To do —
Starting with the line that contains "[0:42.50-0:43.30]", repeat exactly every line through the last one in the records below, and leave out the pictures.

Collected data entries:
BEGIN
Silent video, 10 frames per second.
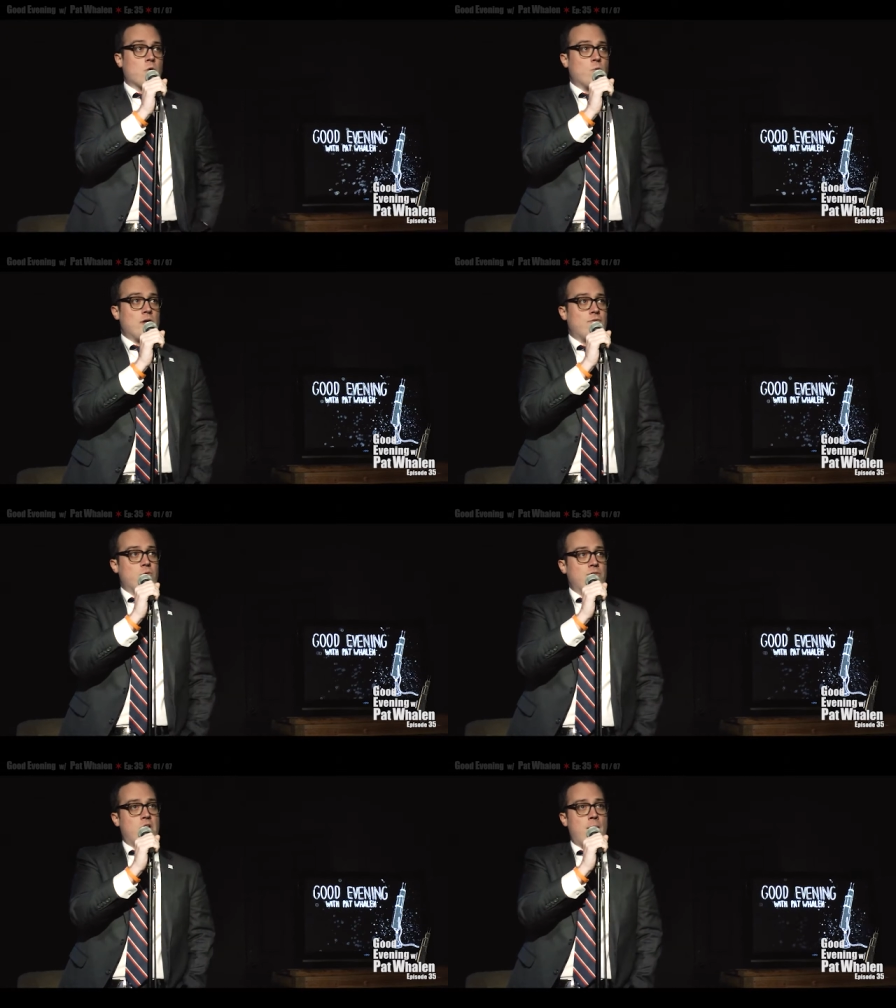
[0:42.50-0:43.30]

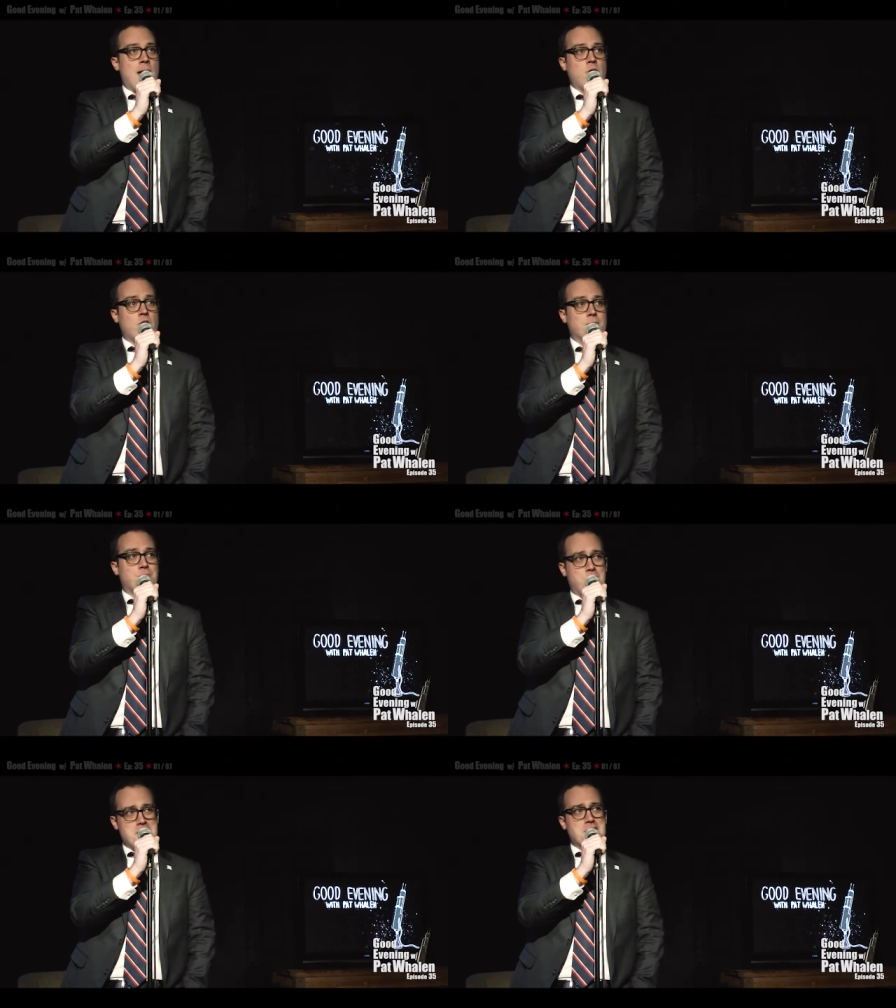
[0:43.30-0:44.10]
we've come out looking
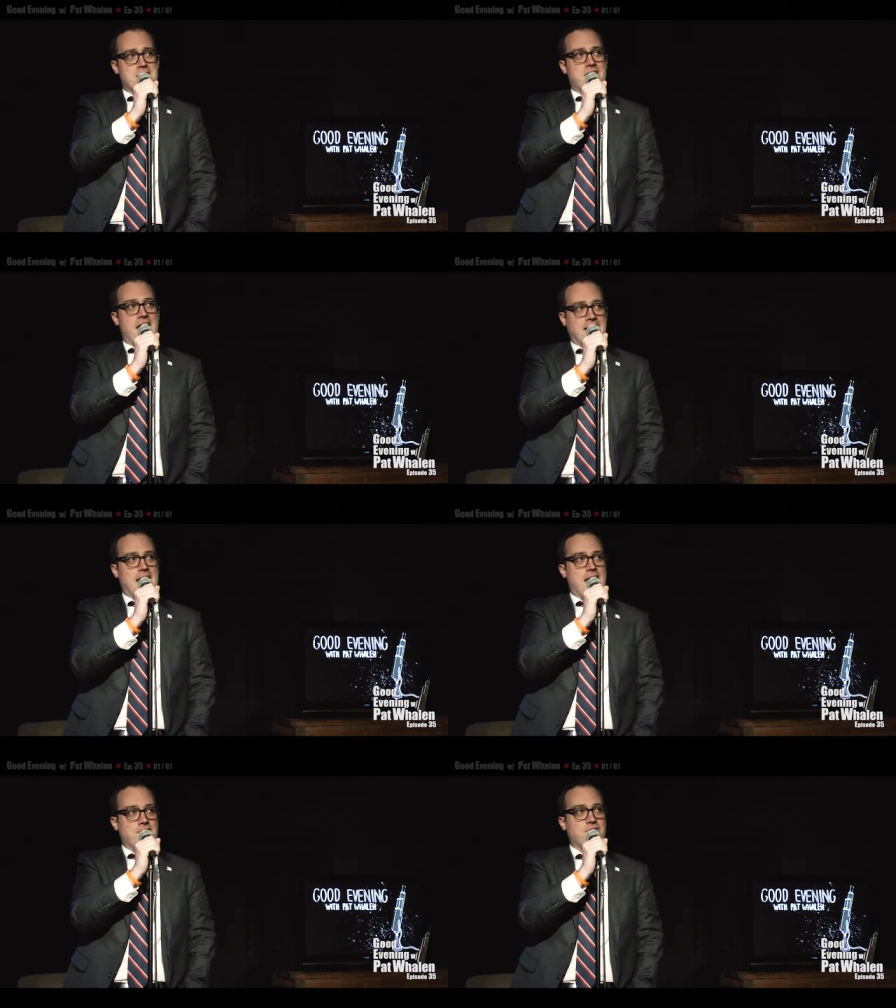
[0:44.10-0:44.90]
pretty good at that
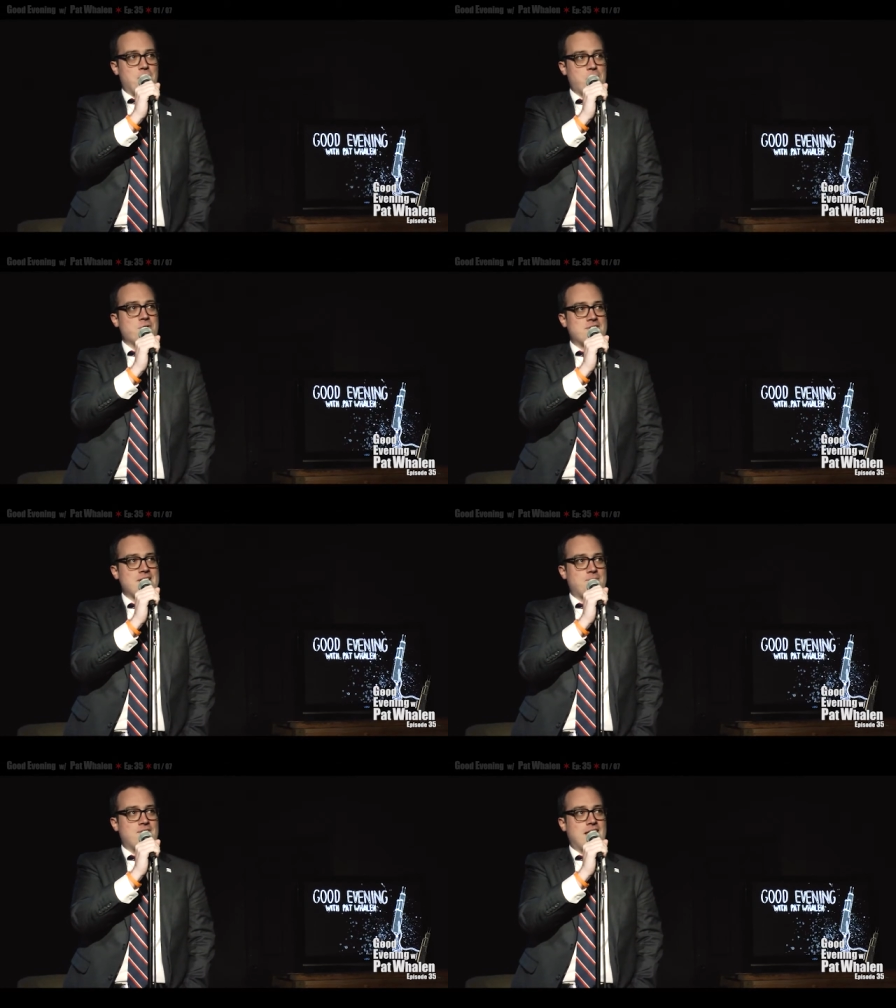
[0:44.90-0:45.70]
cave. Remember when we
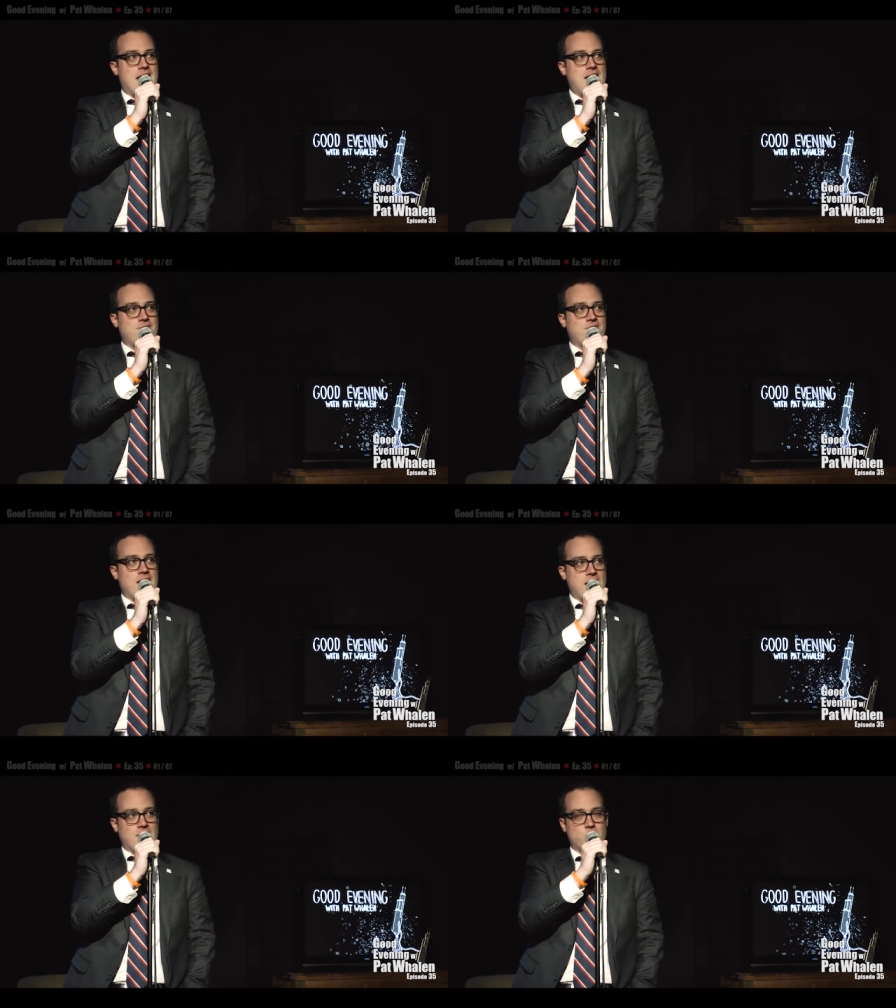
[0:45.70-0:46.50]
slept in the cave?
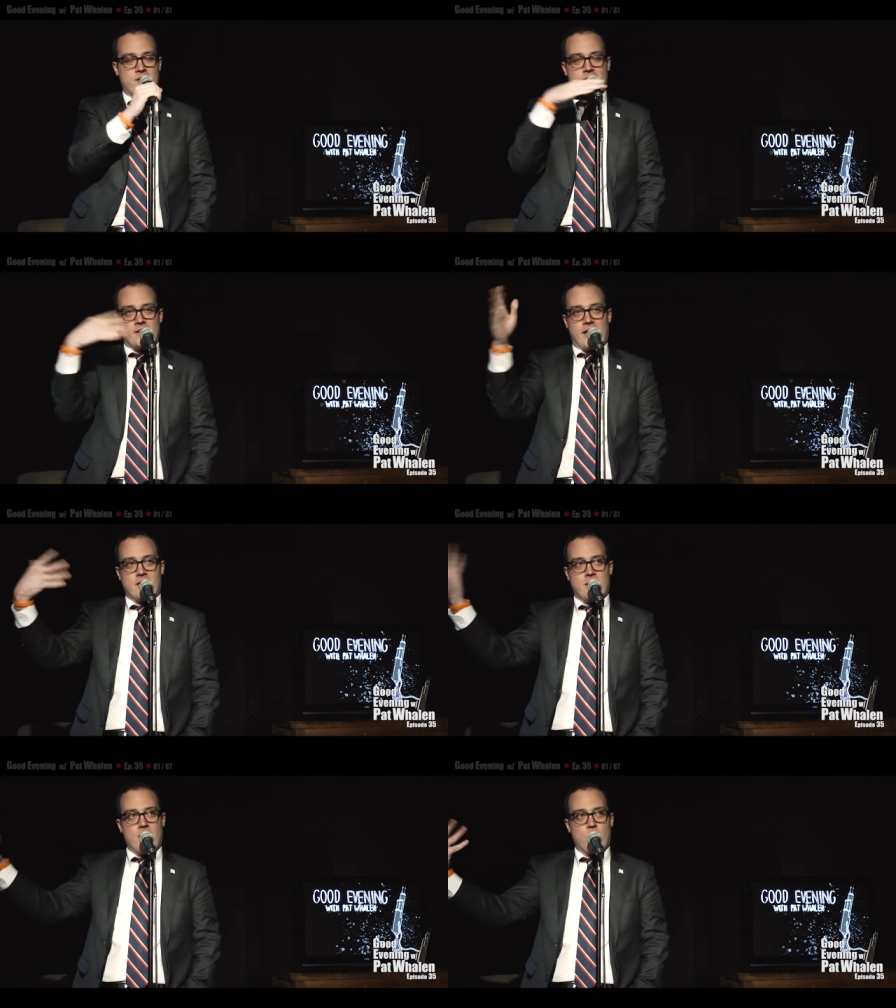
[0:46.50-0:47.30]
I treated it like
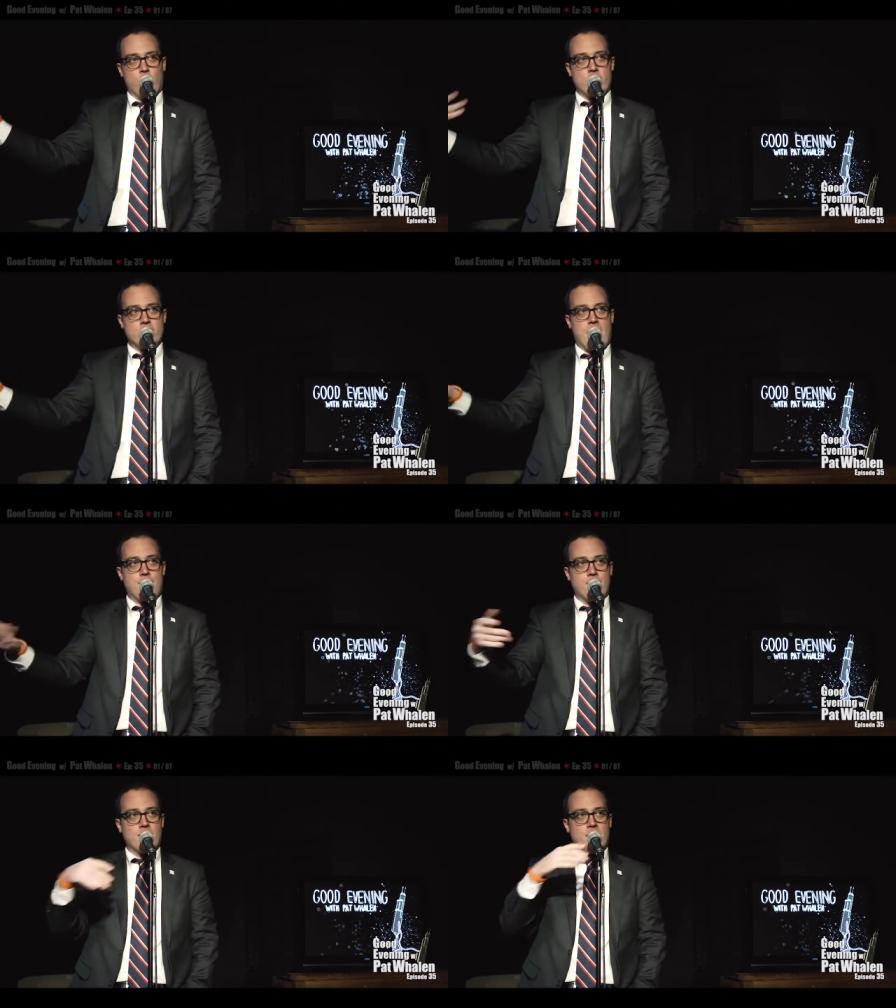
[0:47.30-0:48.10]
a
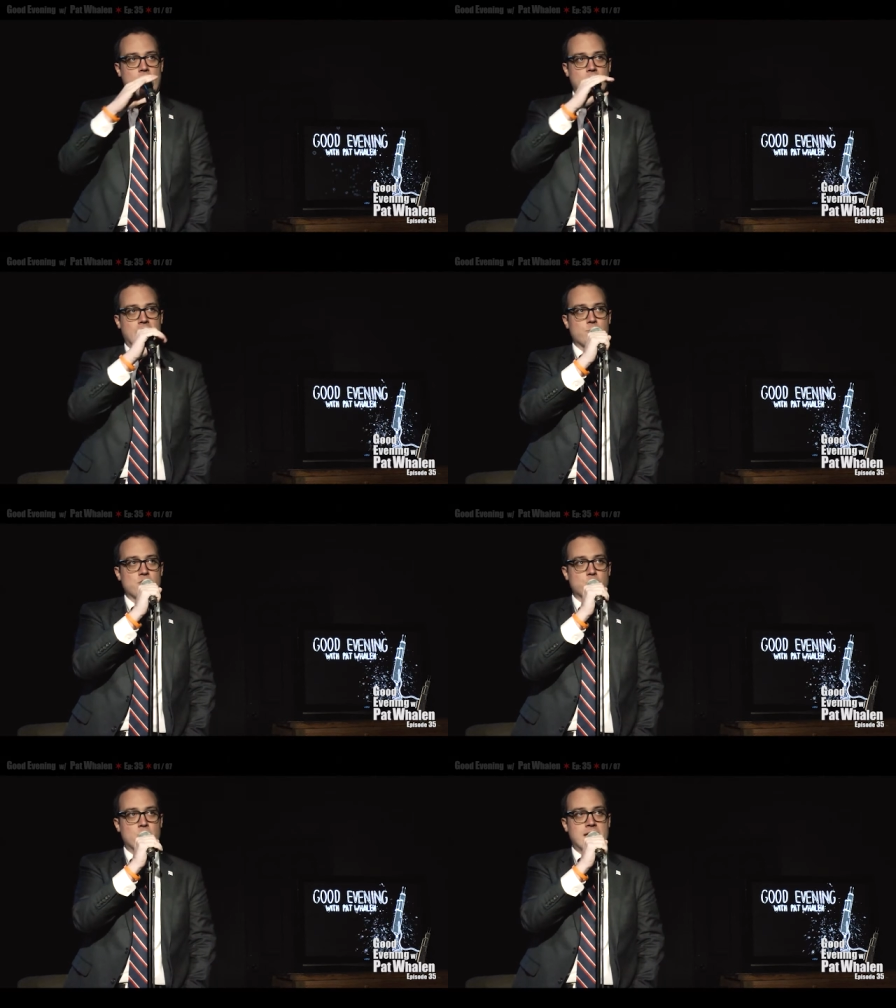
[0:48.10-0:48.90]
workshop, like a
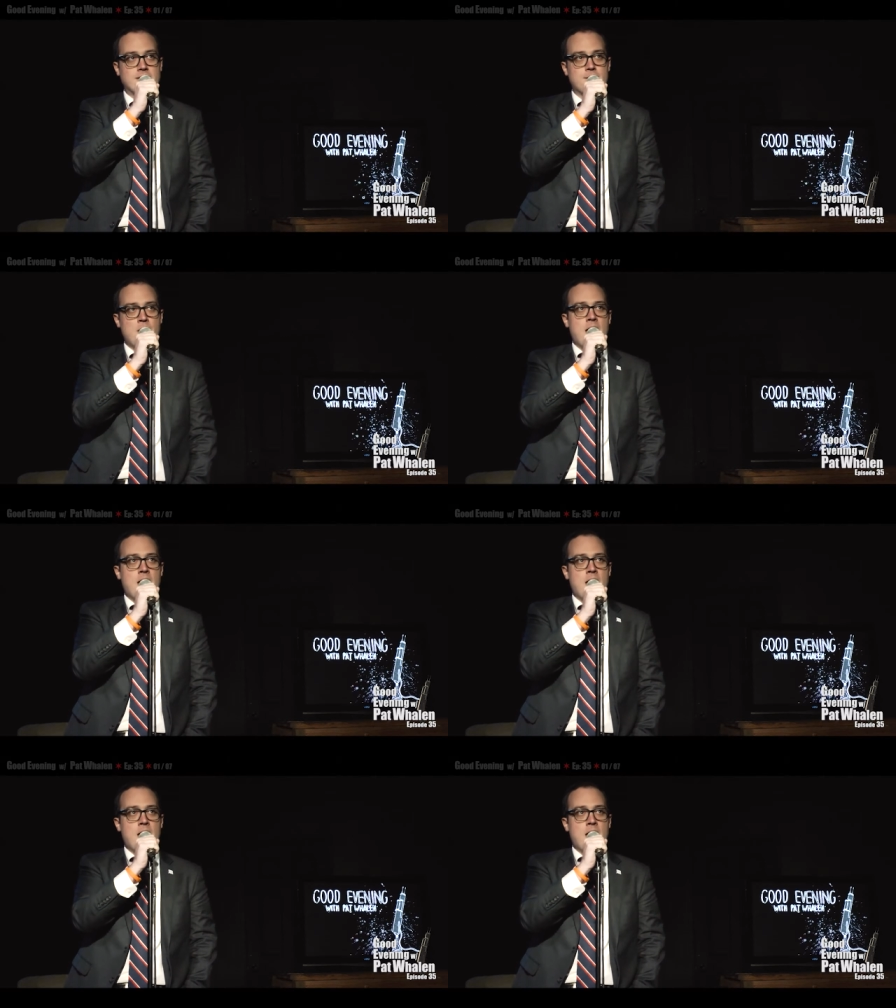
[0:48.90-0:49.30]
retreat.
END
Response area —
[0:42.50-0:43.30]

[0:43.30-0:44.10]
we've come out looking
[0:44.10-0:44.90]
pretty good at that
[0:44.90-0:45.70]
cave. Remember when we
[0:45.70-0:46.50]
slept in the cave?
[0:46.50-0:47.30]
I treated it like
[0:47.30-0:48.10]
a
[0:48.10-0:48.90]
workshop, like a
[0:48.90-0:49.30]
retreat.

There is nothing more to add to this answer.